Ministério Publico do Estado de Mato Grosso

STJ: Leitura dos antecedentes do acusado em plenário não é causa de constrangimento ilegal

segunda-feira, 31 de agosto de 2020, 17h31

Diz o art. 478 do CPP:

“Durante os debates as partes não poderão, sob pena de nulidade, fazer referências: (Redação dada pela Lei nº 11.689, de 2008)

I – à decisão de pronúncia, às decisões posteriores que julgaram admissível a acusação ou à determinação do uso de algemas como argumento de autoridade que beneficiem ou prejudiquem o acusado; (Incluído pela Lei nº 11.689, de 2008)

II – ao silêncio do acusado ou à ausência de interrogatório por falta de requerimento, em seu prejuízo. (Incluído pela Lei nº 11.689, de 2008)”.

 

Há quem sustente que a proibição se estenda a outros temas que não apenas aqueles relacionados no dispositivo.

 

É a lição de Gustavo Henrique Badaró, ao destacar que “se a leitura do decreto de prisão preventiva ou da folha de antecedentes for feita com o objetivo de extrair uma ‘presunção de culpa’, haverá indevida influência no julgamento dos jurados e eventual veredicto condenatório será nulo.
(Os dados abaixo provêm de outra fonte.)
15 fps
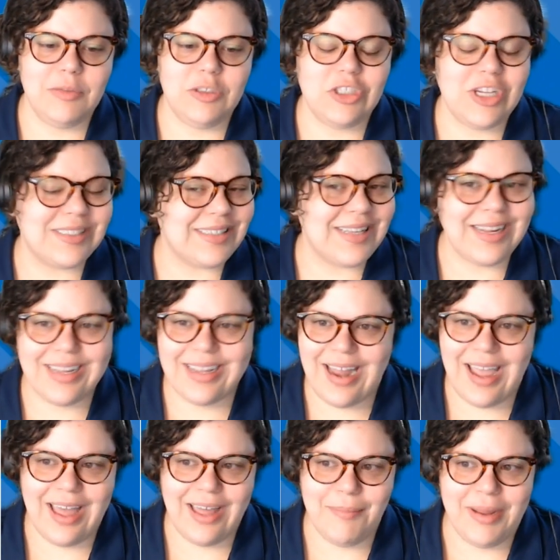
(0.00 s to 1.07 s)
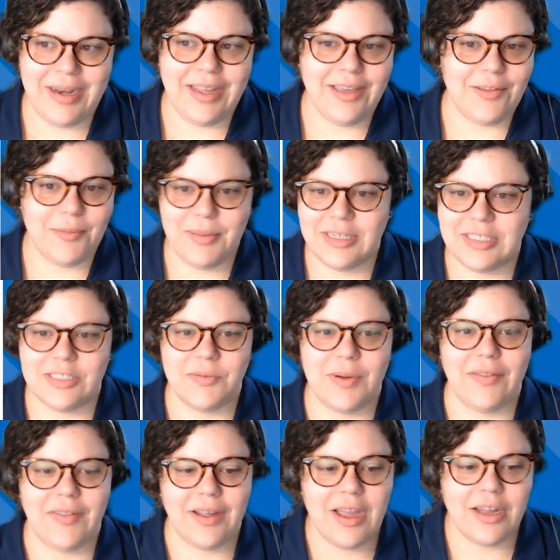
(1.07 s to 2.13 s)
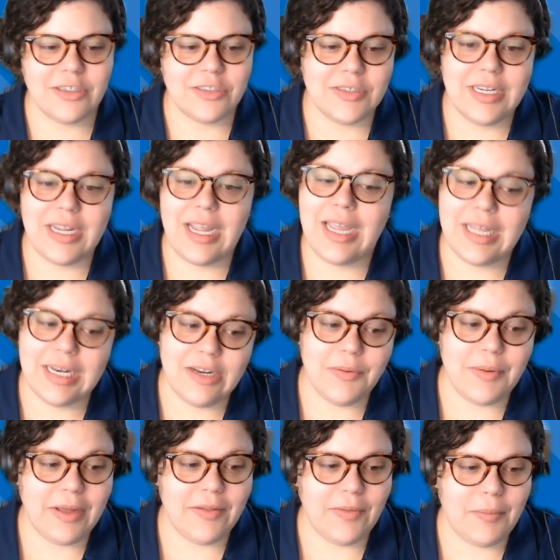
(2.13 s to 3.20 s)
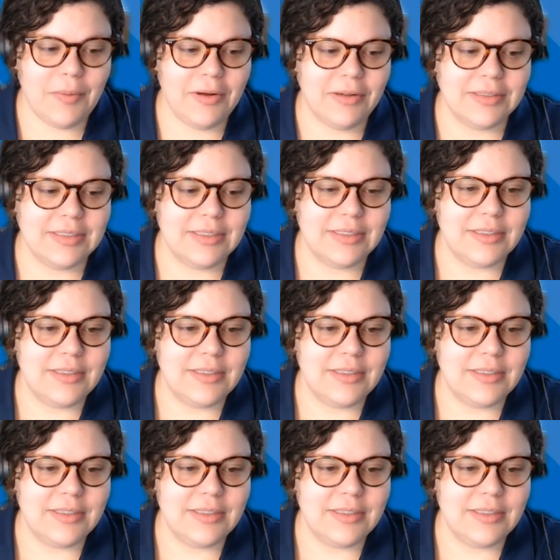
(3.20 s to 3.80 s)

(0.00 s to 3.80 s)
just like it had many other places around the country and around the world.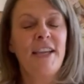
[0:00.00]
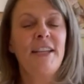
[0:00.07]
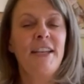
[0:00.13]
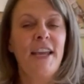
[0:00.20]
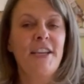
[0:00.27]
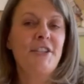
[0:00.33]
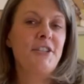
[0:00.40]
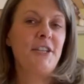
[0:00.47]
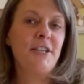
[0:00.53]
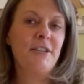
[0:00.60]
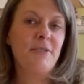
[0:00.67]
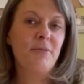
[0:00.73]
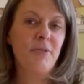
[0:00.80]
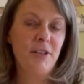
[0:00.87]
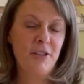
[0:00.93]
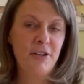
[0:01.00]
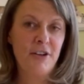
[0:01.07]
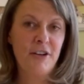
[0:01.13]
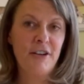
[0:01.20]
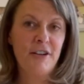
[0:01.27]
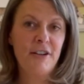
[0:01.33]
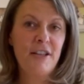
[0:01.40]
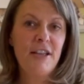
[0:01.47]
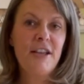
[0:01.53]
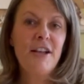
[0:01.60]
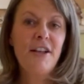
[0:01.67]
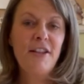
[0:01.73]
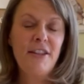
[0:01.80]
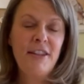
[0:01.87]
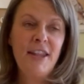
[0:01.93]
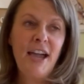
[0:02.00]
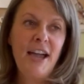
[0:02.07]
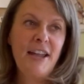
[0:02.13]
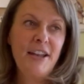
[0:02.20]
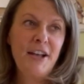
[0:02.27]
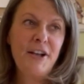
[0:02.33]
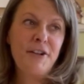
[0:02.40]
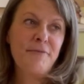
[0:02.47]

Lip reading: connection with her, that,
O art. 478 não constitui uma hipótese de numerus clausus. Não será apenas, única e exclusivamente, com essa finalidade que os jurados serão influenciados. Qualquer outra linha argumentativa, com finalidade persuasiva, mas que possa induzir o jurado a erro, implicará nulidade de julgamento. A diferença é que, nas hipóteses dos incisos I e II do novo art. 478, demonstrada a situação de base – o acusado foi pronunciado, ou o acusado está algemado, ou, ainda, o acusado permaneceu em silêncio, o que indica que seja culpado –, haverá nulidade, posto que o legislador, previamente, considera que neste caso haverá evidente prejuízo. No entanto, em qualquer outra hipótese, desde que se demonstre concretamente que linhas argumentativas seguidas pelas partes efetivamente influenciaram, de forma indevida e falaciosa, o convencimento dos jurados, a nulidade também será de se reconhecer. Aliás, mesmo antes do novo dispositivo, era isso o que a jurisprudência fazia no tocante a indevido argumento de presunção de culpa a partir da ‘periculosidade’ do acusado que estivesse algemado” (Processo Penal. Rio de Janeiro: Campus: Elsevier, 2012, p. 510).

 

Ousamos discordar. Primeiro, porque tendo o legislador relacionado todos os temas que não podem ser suscitados em plenário, significa dizer que, somente em relação a eles há o impedimento. Quisesse estender a limitação a outras hipóteses (leitura do decreto de prisão preventiva ou da folha de antecedentes, por exemplo), e o teria feito expressamente. Ou, então, deixado uma cláusula em aberto, para a análise no caso concreto e não especificado os casos de pronúncia, decisões posteriores, algemas e silêncio do réu. Segundo, em virtude de que uma normaque restringe deve ser interpretada de forma restritiva. E, terceiro, em função da enorme dificuldade prática em se disciplinar os trabalhos, já que o juiz ficaria constantemente preocupado em reprimir o discurso das partes, amordaçando sua argumentação em franca violação aos princípios da ampla defesa e da ampla acusação e em detrimento do debate, que representa a verdadeira alma do Júri.

 

Nesse sentido, aliás, vem se posicionando a jurisprudência. O promotor de Justiça de SP, Dr. Rogerio Leão Zagallo, encaminhou ao CAO recente decisão do STJ confirmando nossa tese.

 

STJ- AgRg no RECURSO ESPECIAL Nº 1815618 - RS EMENTA AGRAVO REGIMENTAL NO RECURSO ESPECIAL. TRIBUNAL DO JÚRI. JUNTADA DOS ANTECEDENTES DO RÉU. POSSIBILIDADE. ART. 478, I, DO CPP. ROL TAXATIVO. AGRAVO REGIMENTAL NÃO PROVIDO. 1. A teor do art. 478, I, do Código de Processo Penal, é vedada a referência de certas peças que integram os autos da ação penal em plenário do Tribunal do Júri, a impingir aos jurados o argumento da autoridade. A jurisprudência desta Corte Superior é firme em assinalar que o rol previsto nesse dispositivo legal é taxativo. 2. A folha de antecedentes do acusado é peça que compõe a instrução processual de qualquer feito criminal e não há nenhum constrangimento em juntar tal documento aos autos. Ademais, o próprio Código de Processo Penal impõe que seja perguntado ao acusado, em plenário, sobre seus antecedentes criminais, nos termos da previsão do art. 474 do diploma processual penal, ao dispor sobre a aplicabilidade das disposições do art. 187 da lei adjetiva ao interrogatório no júri. 3. Agravo regimental não provido.